This repository has been archived by the owner. It is now read-only.

leaking references inside new contexts #1469

Closed
bmeck opened this Issue Aug 7, 2011 · 8 comments

Comments

Projects
None yet
5 participants

bmeck commented Aug 7, 2011

vm.runIn* can be leaked the require function if they are passed a function and / or an object that can be called (via type-coersion, cached value, prototype, or otherwise) from inside another module.

example abuse node vm.js abuse.js:

vm.js

require('vm').runInNewContext(
  require('fs').readFileSync(process.argv[2]),
  {console:console}
)

abuse.js

function caller() {
  var visited = [];
  var fn = caller.caller;
  while(fn && visited.indexOf(fn) === -1) {
    console.log(fn.toString().match(/^[^\)]*\)/)[0]);
    visited.push(fn);
    try {
      fn = fn.caller;
    }
    catch(e) {break;}
  }
}
caller();

on simple inspection adding "use strict" to vm.js appears to work, however if we add a little tweak to abuse.js:

console.toString.constructor('console','console.dir((function(){return this})())')(console)

We see that we have a privileged Function constructor and access to some globals that we do not want to be leaked.

Ideally:

  • We should not have these globals
  • All module wrappers should be done in strict mode to prevent getting the require function from their arguments from calls being done inside them.

felixge commented Aug 8, 2011

I had a look, but I think I'm -1 on your proposals.

  • I don't think we'll remove the current globals
  • Adding 'use strict' to the source can be done in userland, node itself should not enforce it (unless we enforce it everywhere)

That being said, the second "jailbreak" is very nasty indeed. I'm not quite sure how to avoid it if you want to inject direct references to objects from your main context into your sandbox.

--fg

bmeck commented Aug 8, 2011

'use strict' in modules is not doable in userland since any leaked native modules can get the require function used in them if a function is called from a scope in the native module. If the wrapper for modules is able to be in strict mode but the actual code executed in privileged mode that would be ideal.

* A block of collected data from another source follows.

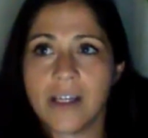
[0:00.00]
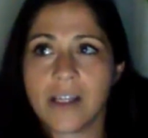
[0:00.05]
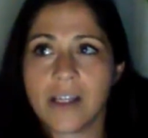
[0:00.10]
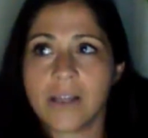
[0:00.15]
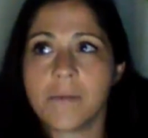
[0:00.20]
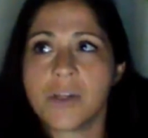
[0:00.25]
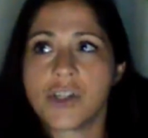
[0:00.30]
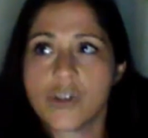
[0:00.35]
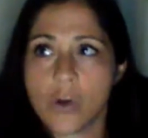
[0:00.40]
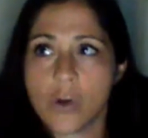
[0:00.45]

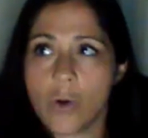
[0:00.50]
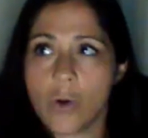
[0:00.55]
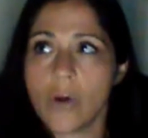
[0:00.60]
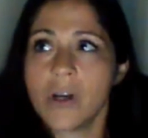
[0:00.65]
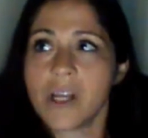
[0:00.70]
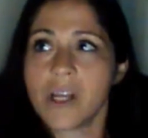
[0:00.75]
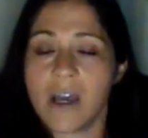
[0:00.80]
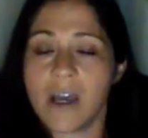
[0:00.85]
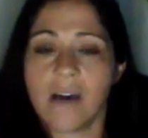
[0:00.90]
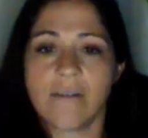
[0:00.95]
The
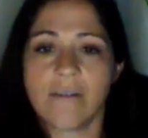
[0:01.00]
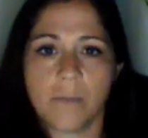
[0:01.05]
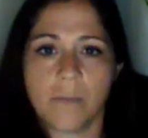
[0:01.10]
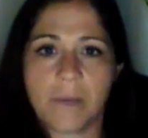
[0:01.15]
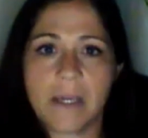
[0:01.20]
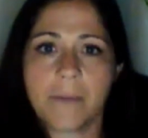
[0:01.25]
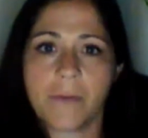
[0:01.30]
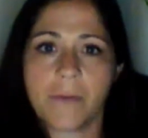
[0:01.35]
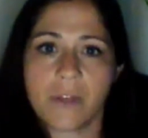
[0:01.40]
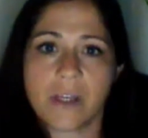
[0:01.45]
majority of the
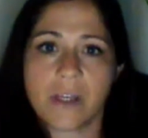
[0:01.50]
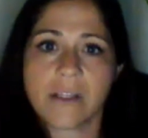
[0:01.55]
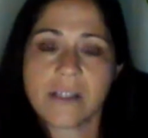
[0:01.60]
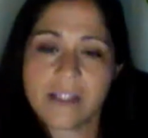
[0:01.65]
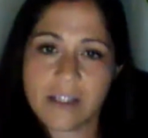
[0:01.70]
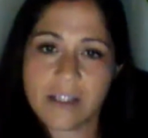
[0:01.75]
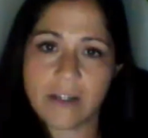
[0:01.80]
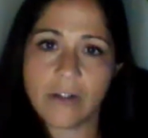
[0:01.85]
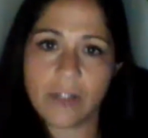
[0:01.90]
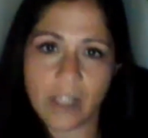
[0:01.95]
people that
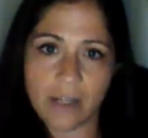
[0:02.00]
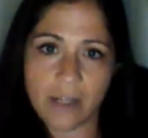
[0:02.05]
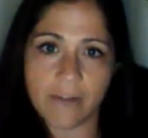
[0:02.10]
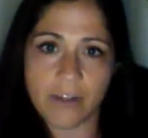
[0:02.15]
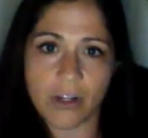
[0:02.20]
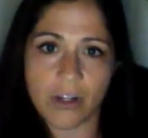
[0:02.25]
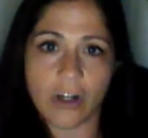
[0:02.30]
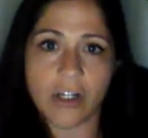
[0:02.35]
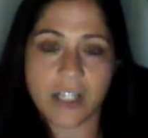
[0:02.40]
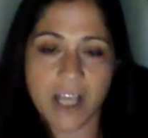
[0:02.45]
still live
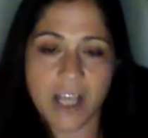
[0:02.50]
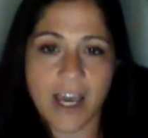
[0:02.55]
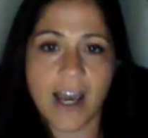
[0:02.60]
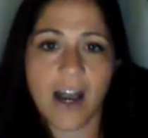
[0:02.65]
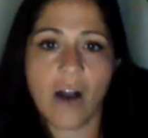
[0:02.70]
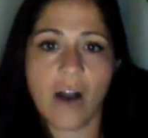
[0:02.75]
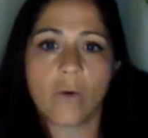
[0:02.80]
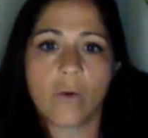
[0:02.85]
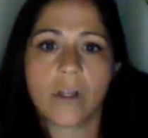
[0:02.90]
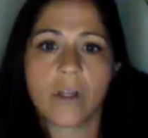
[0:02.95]
in our
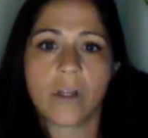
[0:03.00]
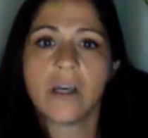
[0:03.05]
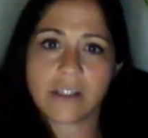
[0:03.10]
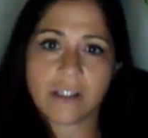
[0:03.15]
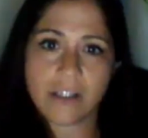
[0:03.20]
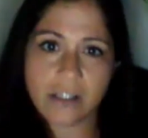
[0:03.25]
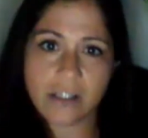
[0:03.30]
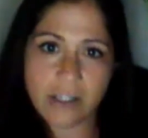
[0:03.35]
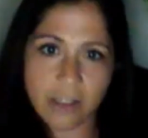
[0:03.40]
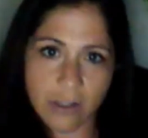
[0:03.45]
town
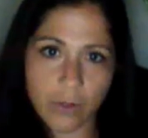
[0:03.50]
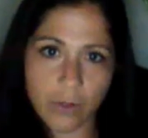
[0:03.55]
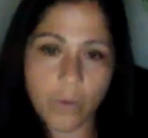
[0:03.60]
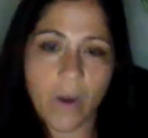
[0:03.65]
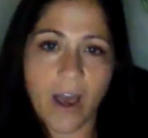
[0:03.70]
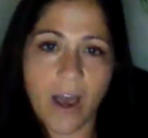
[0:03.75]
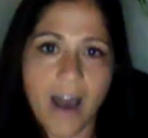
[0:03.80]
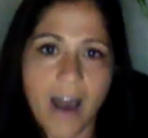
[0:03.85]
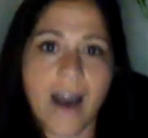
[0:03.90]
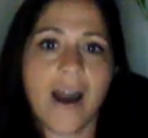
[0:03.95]
do
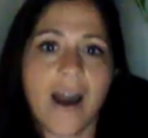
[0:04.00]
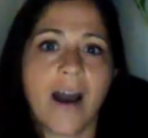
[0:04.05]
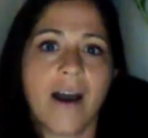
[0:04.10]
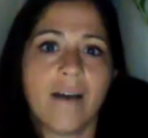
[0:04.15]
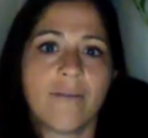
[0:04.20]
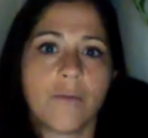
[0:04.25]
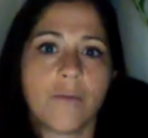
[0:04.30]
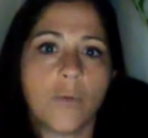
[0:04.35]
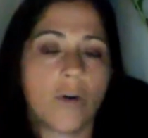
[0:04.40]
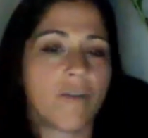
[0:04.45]

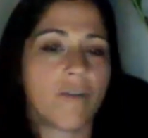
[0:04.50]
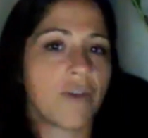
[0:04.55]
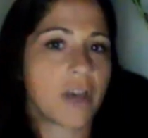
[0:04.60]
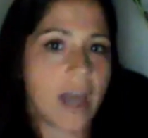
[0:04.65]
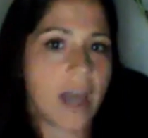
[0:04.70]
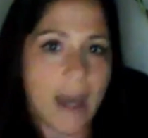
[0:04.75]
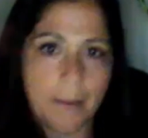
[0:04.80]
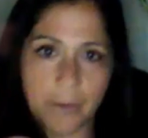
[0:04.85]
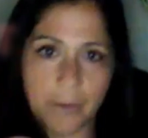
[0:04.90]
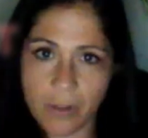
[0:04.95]
have more of a
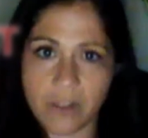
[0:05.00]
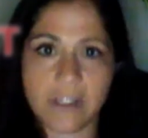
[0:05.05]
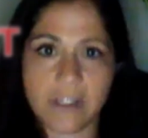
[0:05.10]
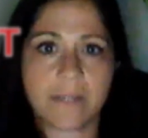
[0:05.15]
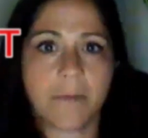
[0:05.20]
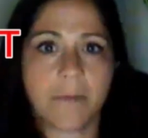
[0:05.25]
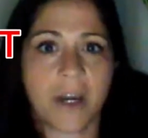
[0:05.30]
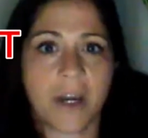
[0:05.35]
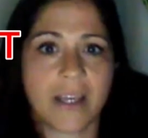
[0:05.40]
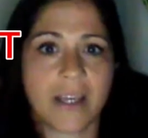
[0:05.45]

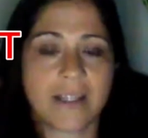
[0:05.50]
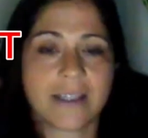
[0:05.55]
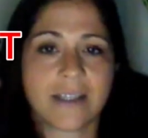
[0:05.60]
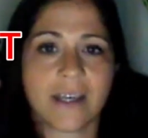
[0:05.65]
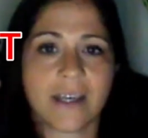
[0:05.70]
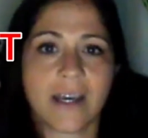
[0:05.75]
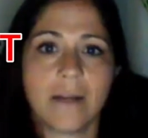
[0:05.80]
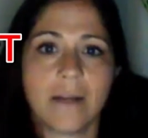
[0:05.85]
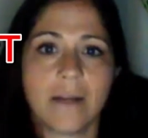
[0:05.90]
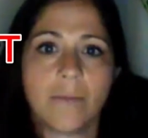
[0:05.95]
capitalist
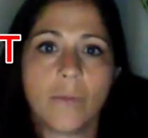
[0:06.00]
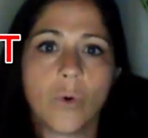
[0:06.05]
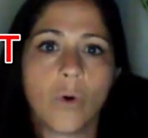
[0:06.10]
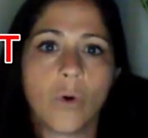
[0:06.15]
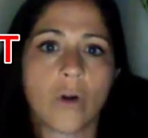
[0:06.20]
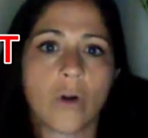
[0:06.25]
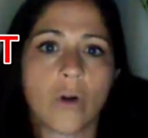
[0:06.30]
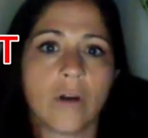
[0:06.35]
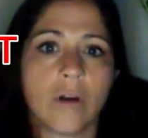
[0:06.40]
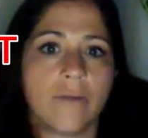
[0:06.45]
mindset,
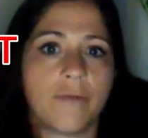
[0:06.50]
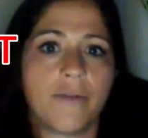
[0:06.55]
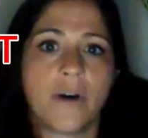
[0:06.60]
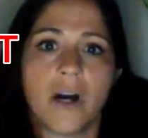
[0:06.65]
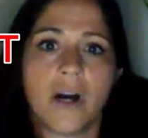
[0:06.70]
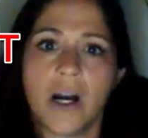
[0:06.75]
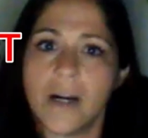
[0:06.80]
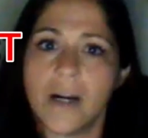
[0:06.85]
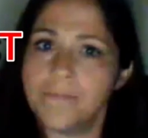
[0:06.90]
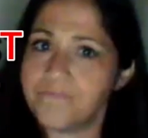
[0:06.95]
more of
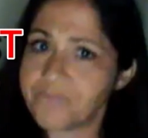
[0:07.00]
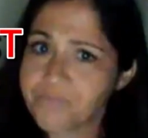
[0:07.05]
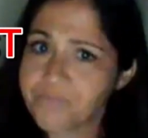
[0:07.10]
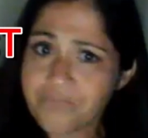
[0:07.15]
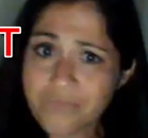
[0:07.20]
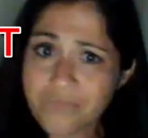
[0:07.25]
a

Perhaps there is a way to wrap the module execution in a closure?

felixge commented Aug 8, 2011

'use strict' in modules is not doable in userland since any leaked native modules

You must not leak a native module to the sandbox I think. You can use process.nextTick to drop the stack of the initial module execution.

Perhaps there is a way to wrap the module execution in a closure?

The module execution is wrapped in a closure already.

thejh commented Sep 4, 2011

I have a proposal for the caller thing: I think that you can't escape recursion. Therefore, this should work:

function runInNewContext(code, sandbox) {
  _runInNewContext(code, sandbox, true);
}

function _runInNewContext(code, sandbox, recurse) {
  if (recurse) return _runInNewContext(code, sandbox);
  ...
}

thejh commented Sep 13, 2011

About the .constructor thing: I think we should prepend a trusted deep-copy snippet to the executed code that replaces the global objects members with deep clones where the clone of a function is a closure wrapping it. All interaction would then have to work using those wrapped functions.

Also, the global object needs all its inherited members to be set to null or so:

> var g = {}
> function run(code){return vm.runInNewContext(code, g)}
> run("__defineGetter__")
[Function: __defineGetter__]
> g.__defineGetter__ = null
null
> run("__defineGetter__")
null
> 

bmeck commented Jan 27, 2012

Use the 'sandbox' npm module

@bmeck bmeck closed this Jan 27, 2012

It's not really clear what happened to this. Has this vulnerability been resolved? sandbox npm module doesn't let you expose certain functions safely either, afaict.

Member

bnoordhuis commented Jun 25, 2013

It's resolved in the sense that the vm module doesn't pretend to be an environment for executing untrusted code safely. The vm module documentation is rather explicit on that subject.